However, this larger transformation — and, of course, anything involving big shifts in how consumers drive, and how they view and use their vehicles, is going to be historical — is only, in a sense, the first act of a larger play. Thanks to recent experiences with autonomous vehicle technology during a trip to Las Vegas, along with other factors, Frieden said he believes the shift toward driverless cars will happen sooner rather than later.
Ecosystem Challenges
Speed bumps, though, exist everywhere.
One possible delaying factor to all these shifts is that cars and trucks tend to last much longer than they did just a generation ago, and that means many consumers are keeping their existing vehicles for longer periods of time. That said, he explained, “people are going to get comfortable very, very quickly” with this new ecosystem, especially autonomous cars and trucks. Don’t think so? Well, the PYMNTS Digital Drive Report supports his idea.

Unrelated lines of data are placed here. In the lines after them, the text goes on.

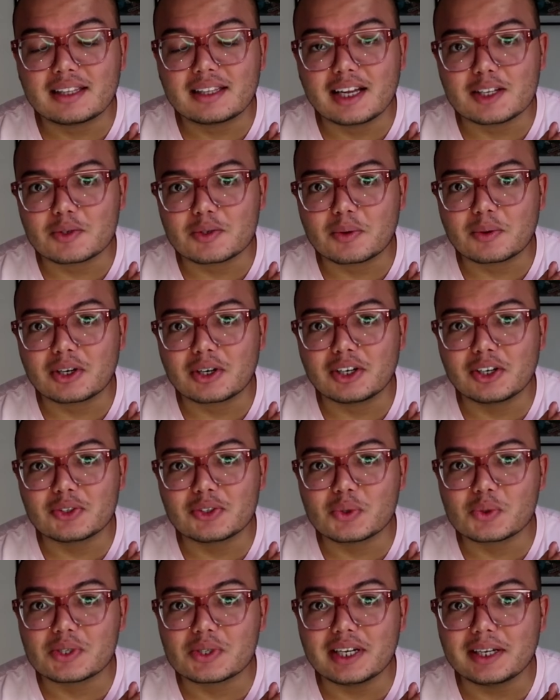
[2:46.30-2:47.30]
that's what we're gonna
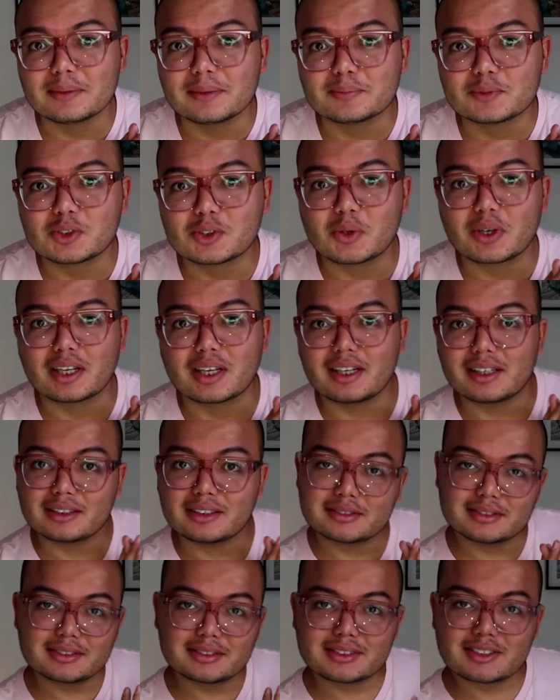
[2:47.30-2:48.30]
do today. So we're
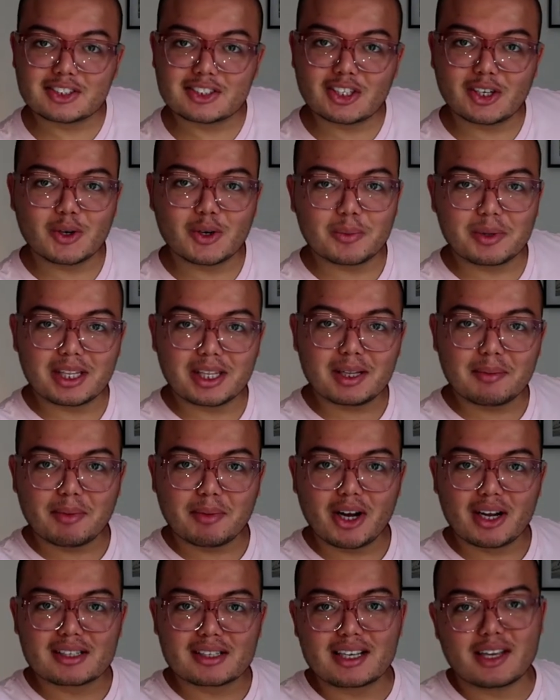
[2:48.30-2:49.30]
gonna start opening the
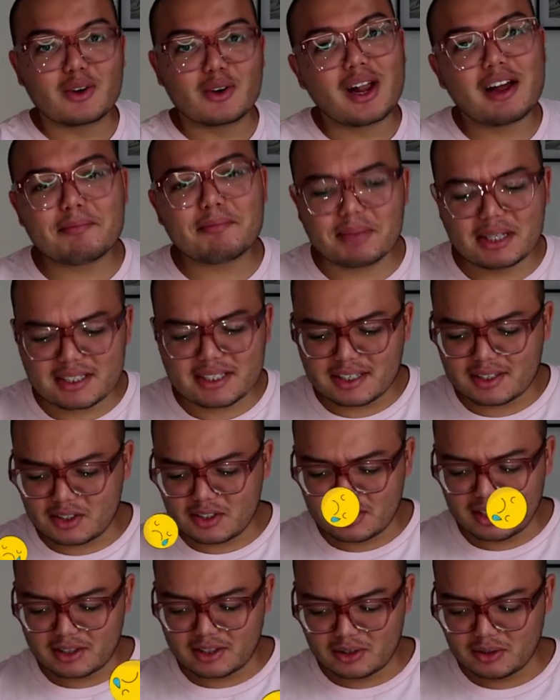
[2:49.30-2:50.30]
box. I don't have pizza
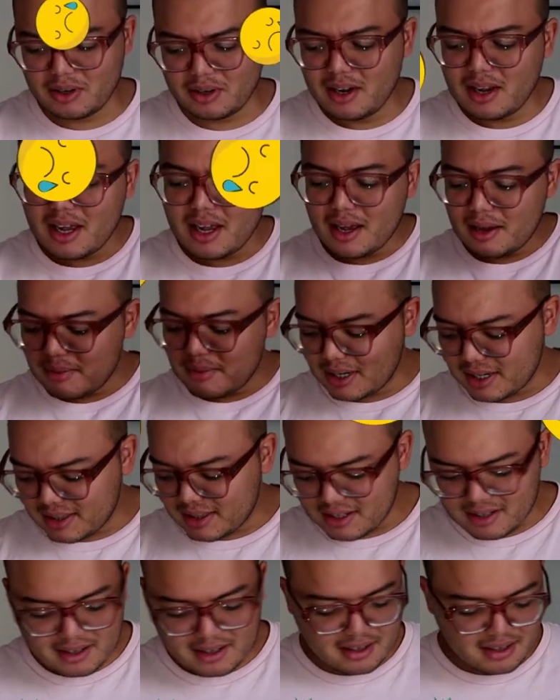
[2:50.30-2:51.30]
today, though, but I
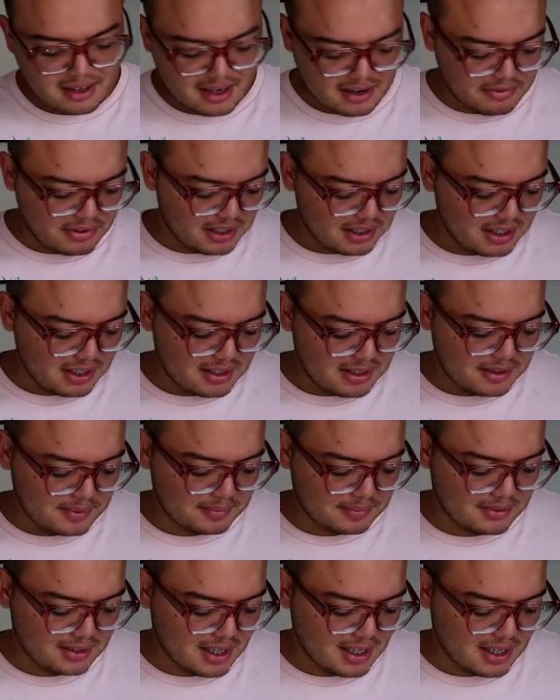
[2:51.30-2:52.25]
feel like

Every weekday, 135 million Americans get behind the wheel and drive 51 minutes, round trip, to and from work, research found. As Frieden pointed out during the interview on Friday (March 1), those 51 minutes haven’t exactly been considered the most productive time of those commuters’ days. “People want to spend that time in more productive ways,” he said, and that certainly includes payments and commerce.
Take a breath and look around. This new world — where automobiles, payments and commerce combine into something new — is coming along fast. Teams are being formed, technologies deployed and pilots conducted. Whatever the tipping point for all this might be, it seems likely to arrive sooner than many might think.